[Records excerpted from a collection]
====================

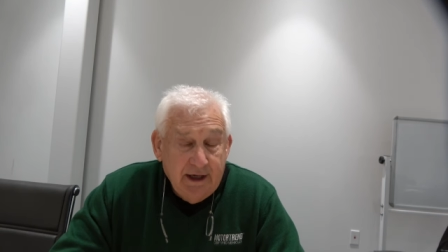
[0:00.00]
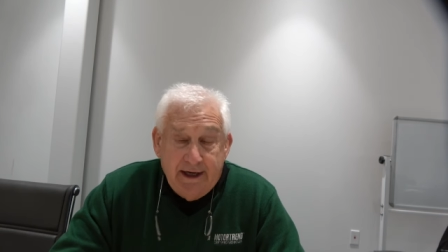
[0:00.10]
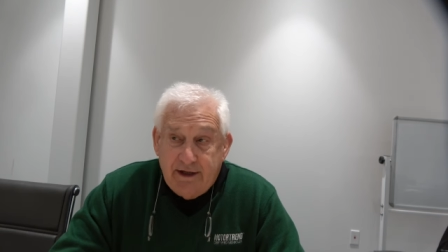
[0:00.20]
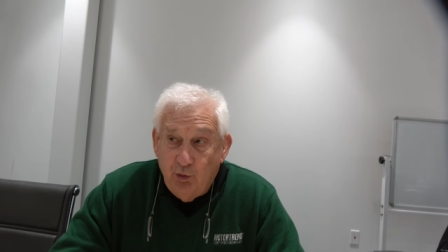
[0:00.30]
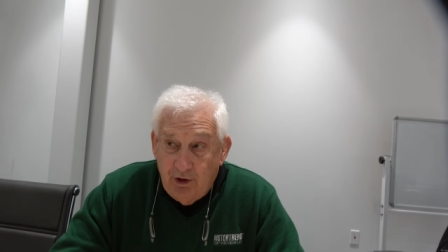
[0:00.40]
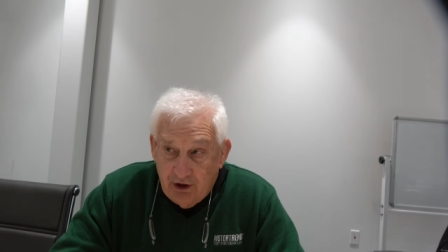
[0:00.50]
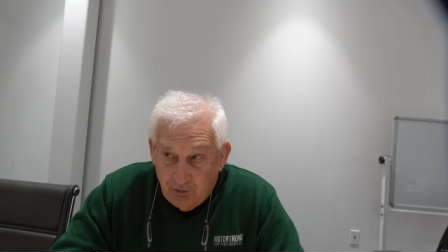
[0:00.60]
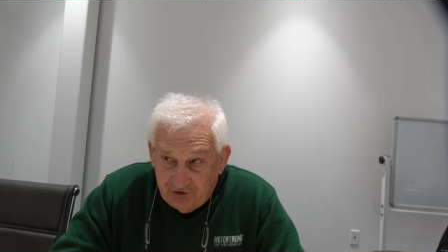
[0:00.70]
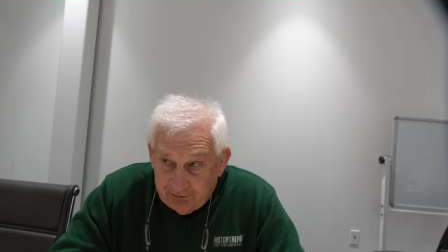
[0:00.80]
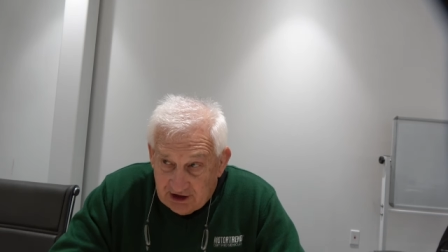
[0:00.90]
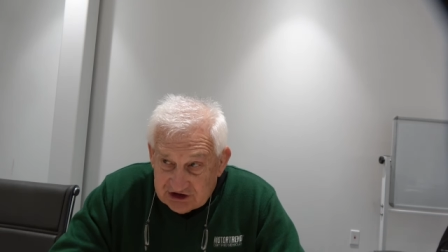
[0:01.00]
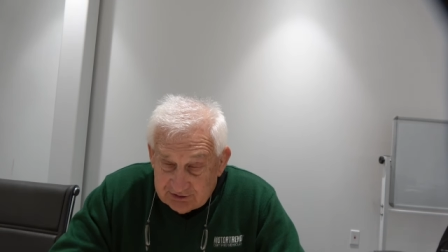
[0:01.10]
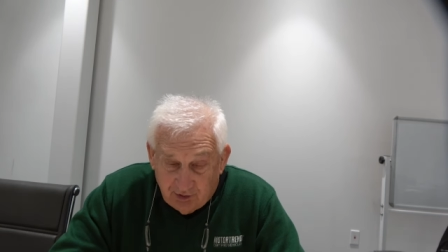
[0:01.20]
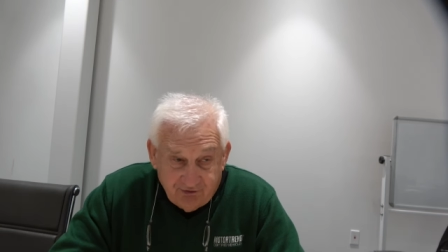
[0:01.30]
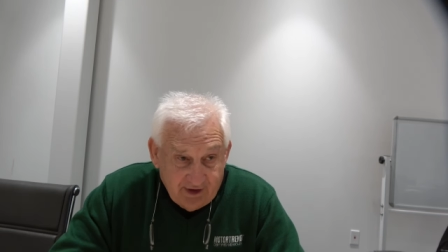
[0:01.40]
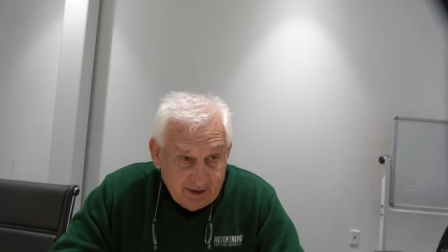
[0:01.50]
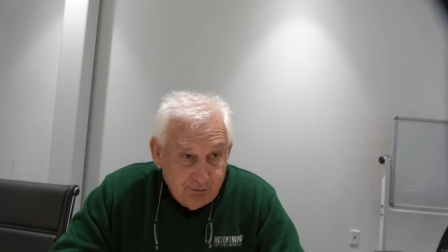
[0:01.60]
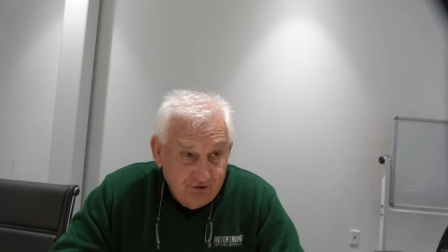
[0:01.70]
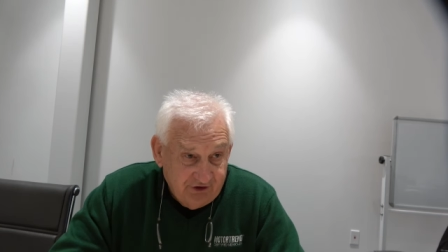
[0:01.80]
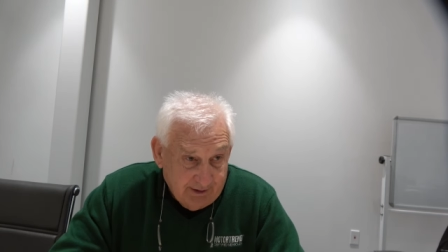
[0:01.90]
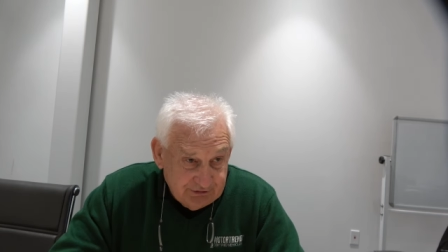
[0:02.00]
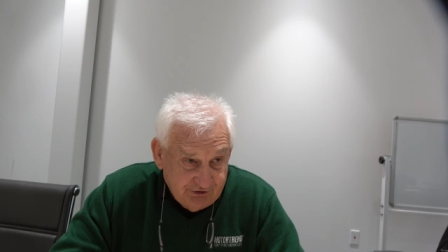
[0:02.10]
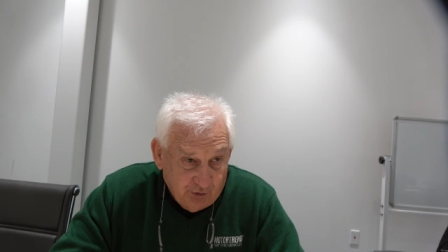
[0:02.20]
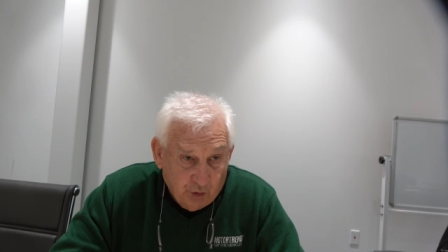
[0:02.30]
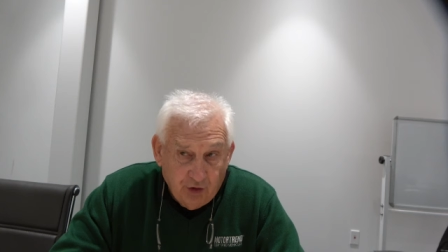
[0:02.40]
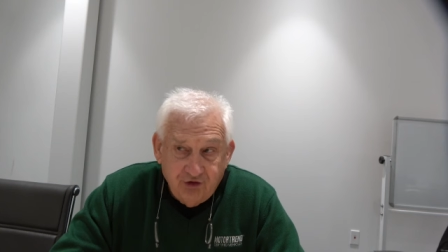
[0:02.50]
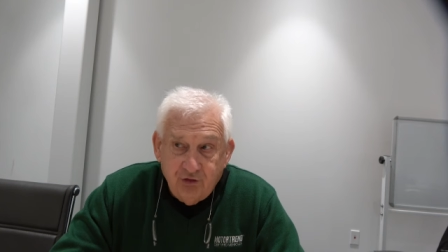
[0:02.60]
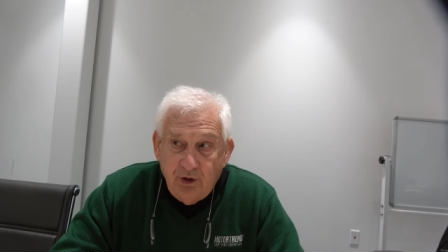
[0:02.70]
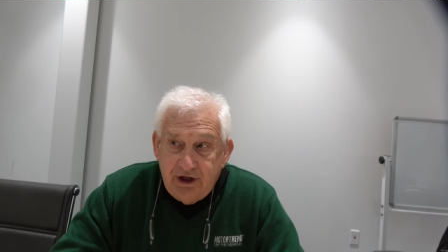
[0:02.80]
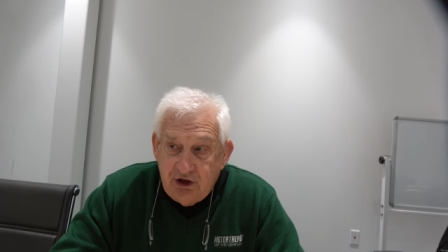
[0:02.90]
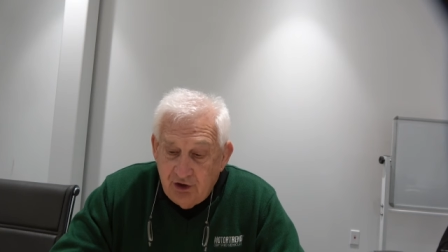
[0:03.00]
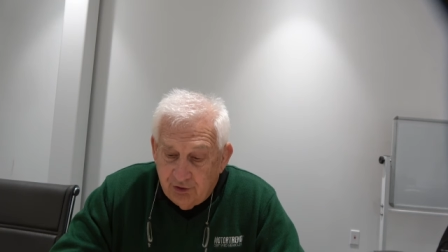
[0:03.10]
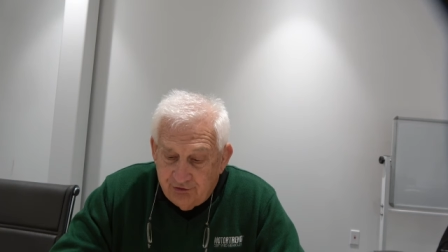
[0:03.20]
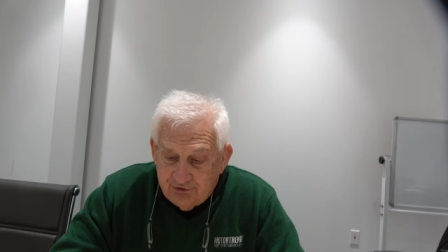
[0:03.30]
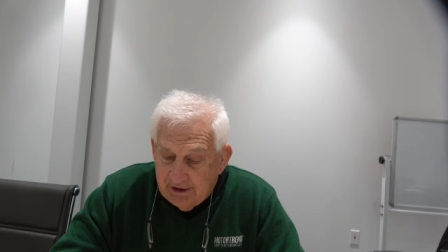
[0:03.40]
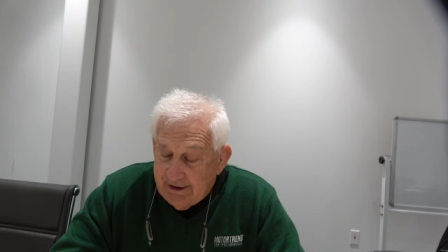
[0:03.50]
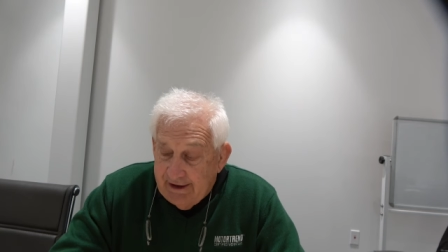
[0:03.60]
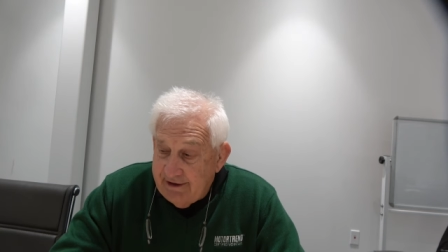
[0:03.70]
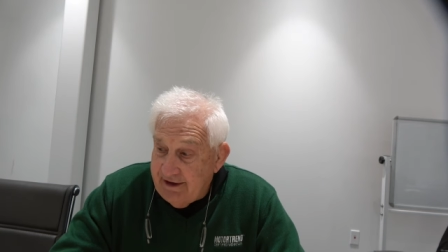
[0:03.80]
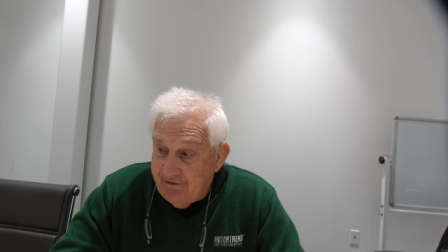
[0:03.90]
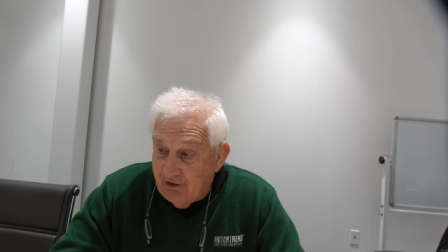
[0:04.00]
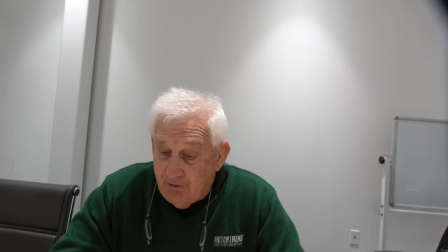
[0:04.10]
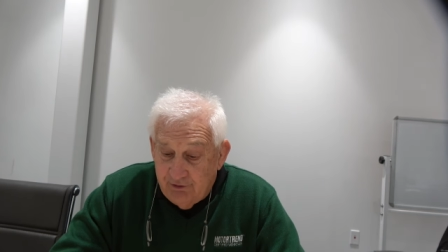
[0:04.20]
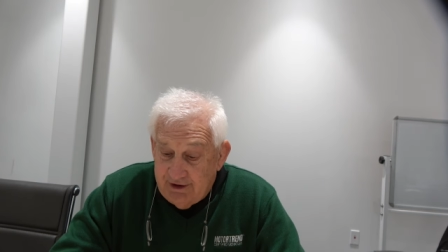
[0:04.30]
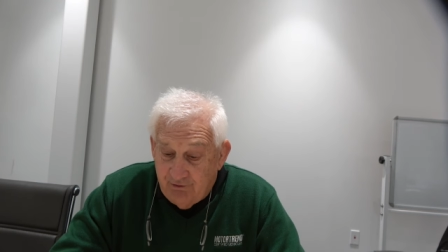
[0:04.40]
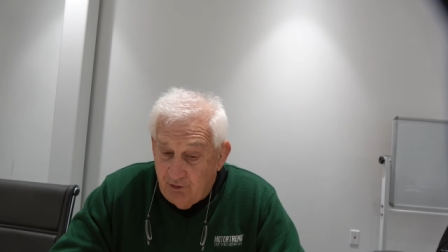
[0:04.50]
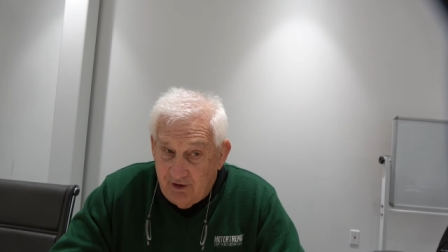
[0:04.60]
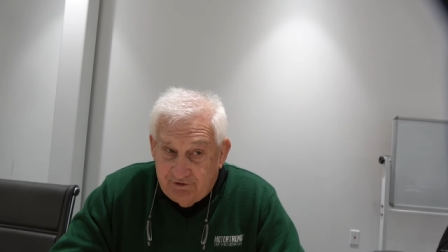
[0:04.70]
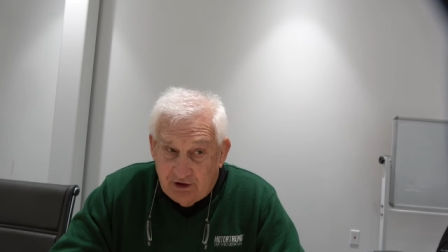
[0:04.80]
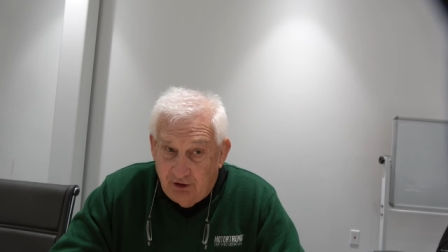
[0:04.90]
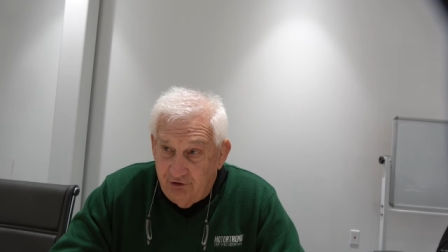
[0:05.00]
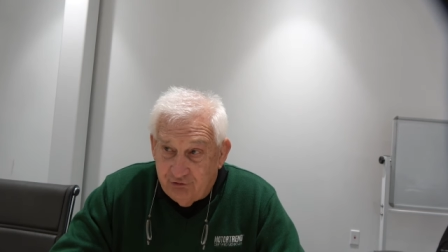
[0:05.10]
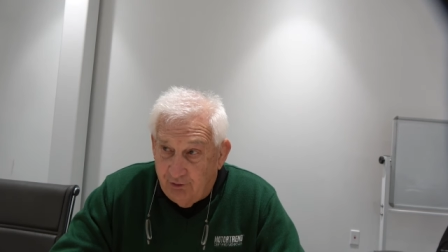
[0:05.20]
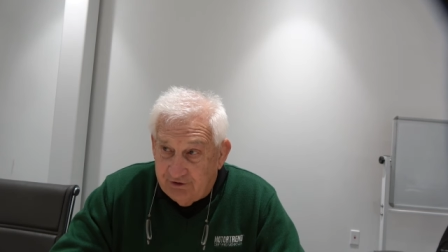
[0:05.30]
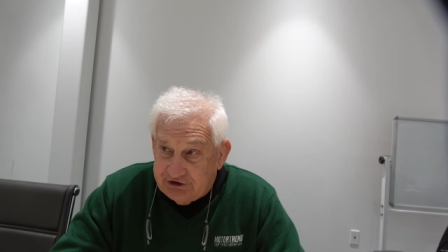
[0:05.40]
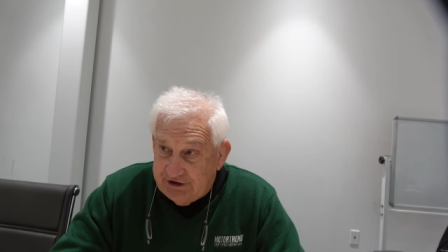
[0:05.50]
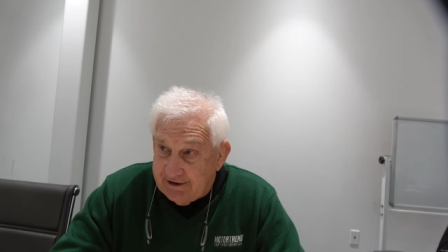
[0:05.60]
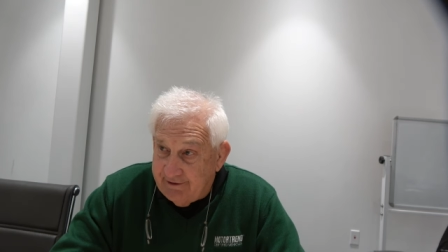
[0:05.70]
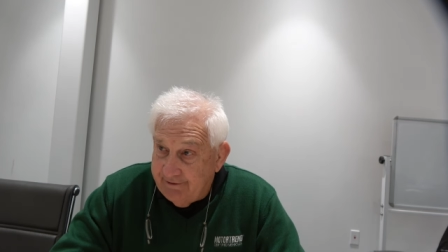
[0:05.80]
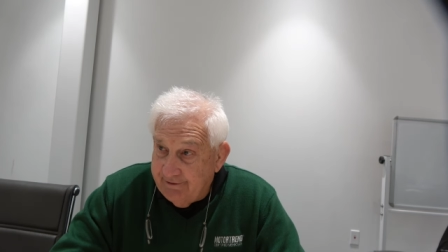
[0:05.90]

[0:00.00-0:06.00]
And we're responsible for that perception, the words we use. And neither, neither one of you closed worth a shit.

====================

WHAT YOU WILL DO:
Write the records out exactly once more, leaving off the pictures.

YOUR RESPONSE:
[0:00.00]
[0:00.10]
[0:00.20]
[0:00.30]
[0:00.40]
[0:00.50]
[0:00.60]
[0:00.70]
[0:00.80]
[0:00.90]
[0:01.00]
[0:01.10]
[0:01.20]
[0:01.30]
[0:01.40]
[0:01.50]
[0:01.60]
[0:01.70]
[0:01.80]
[0:01.90]
[0:02.00]
[0:02.10]
[0:02.20]
[0:02.30]
[0:02.40]
[0:02.50]
[0:02.60]
[0:02.70]
[0:02.80]
[0:02.90]
[0:03.00]
[0:03.10]
[0:03.20]
[0:03.30]
[0:03.40]
[0:03.50]
[0:03.60]
[0:03.70]
[0:03.80]
[0:03.90]
[0:04.00]
[0:04.10]
[0:04.20]
[0:04.30]
[0:04.40]
[0:04.50]
[0:04.60]
[0:04.70]
[0:04.80]
[0:04.90]
[0:05.00]
[0:05.10]
[0:05.20]
[0:05.30]
[0:05.40]
[0:05.50]
[0:05.60]
[0:05.70]
[0:05.80]
[0:05.90]

[0:00.00-0:06.00]
And we're responsible for that perception, the words we use. And neither, neither one of you closed worth a shit.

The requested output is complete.